BEGIN
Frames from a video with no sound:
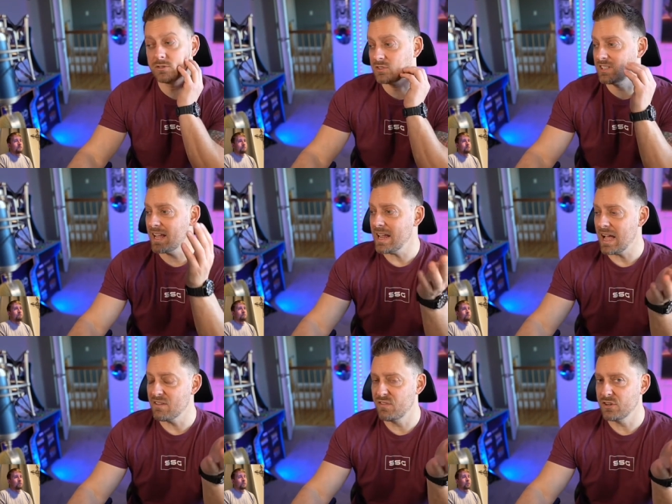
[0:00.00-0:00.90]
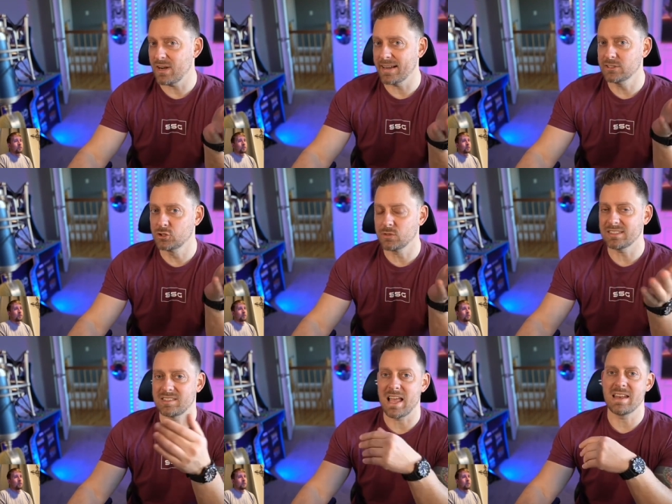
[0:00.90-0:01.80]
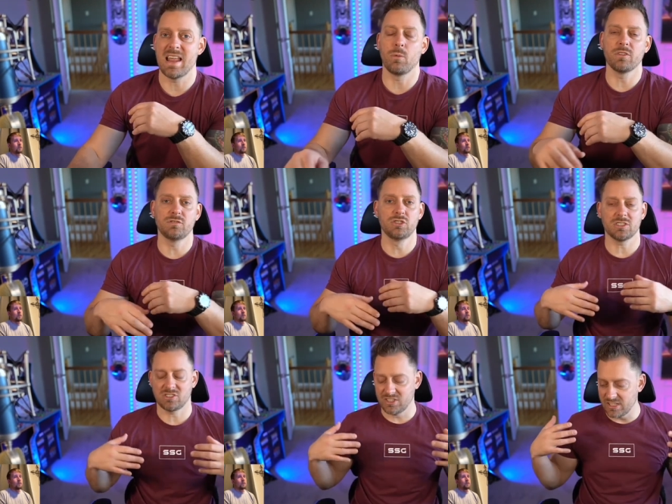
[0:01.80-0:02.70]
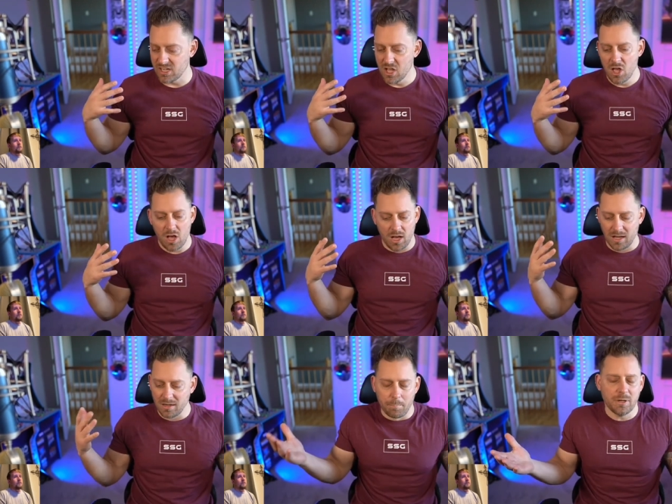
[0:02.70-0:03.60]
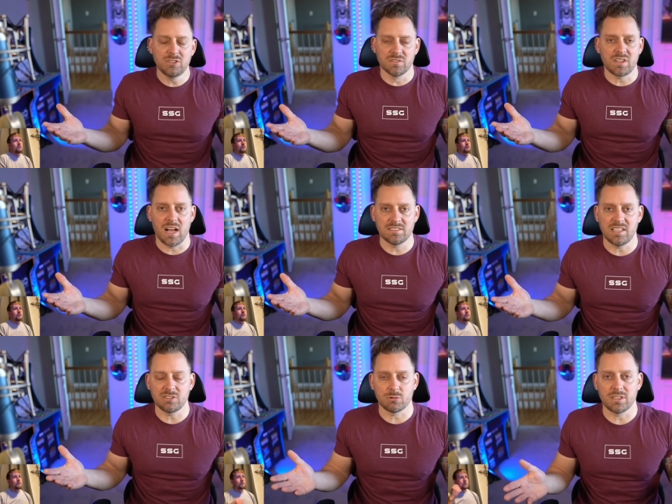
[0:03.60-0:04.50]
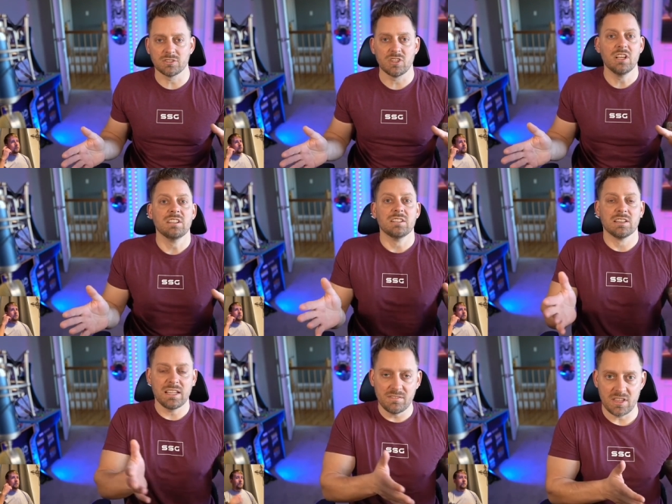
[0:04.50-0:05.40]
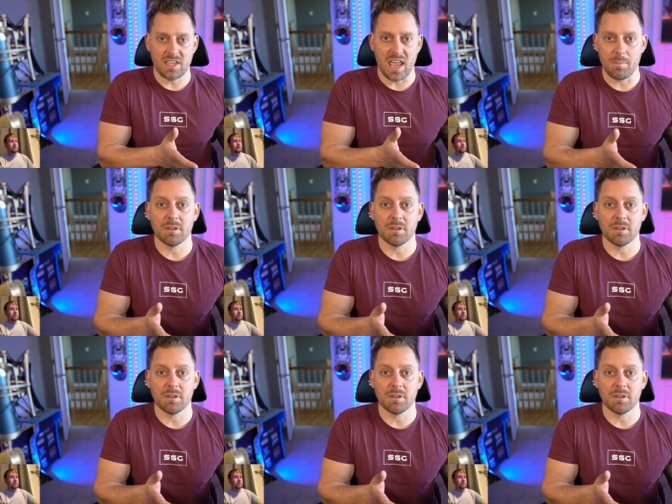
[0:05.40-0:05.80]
So today, I figured I'd address that. Now we've just seen a bunch of content creators leave the game.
END
What to do:
Lines from the one holding "[0:01.80-0:02.70]" to the end of the data, both ends included, are to be given again exactly; no pictures belong in the copy.

Exercise response:
[0:01.80-0:02.70]
[0:02.70-0:03.60]
[0:03.60-0:04.50]
[0:04.50-0:05.40]
[0:05.40-0:05.80]
So today, I figured I'd address that. Now we've just seen a bunch of content creators leave the game.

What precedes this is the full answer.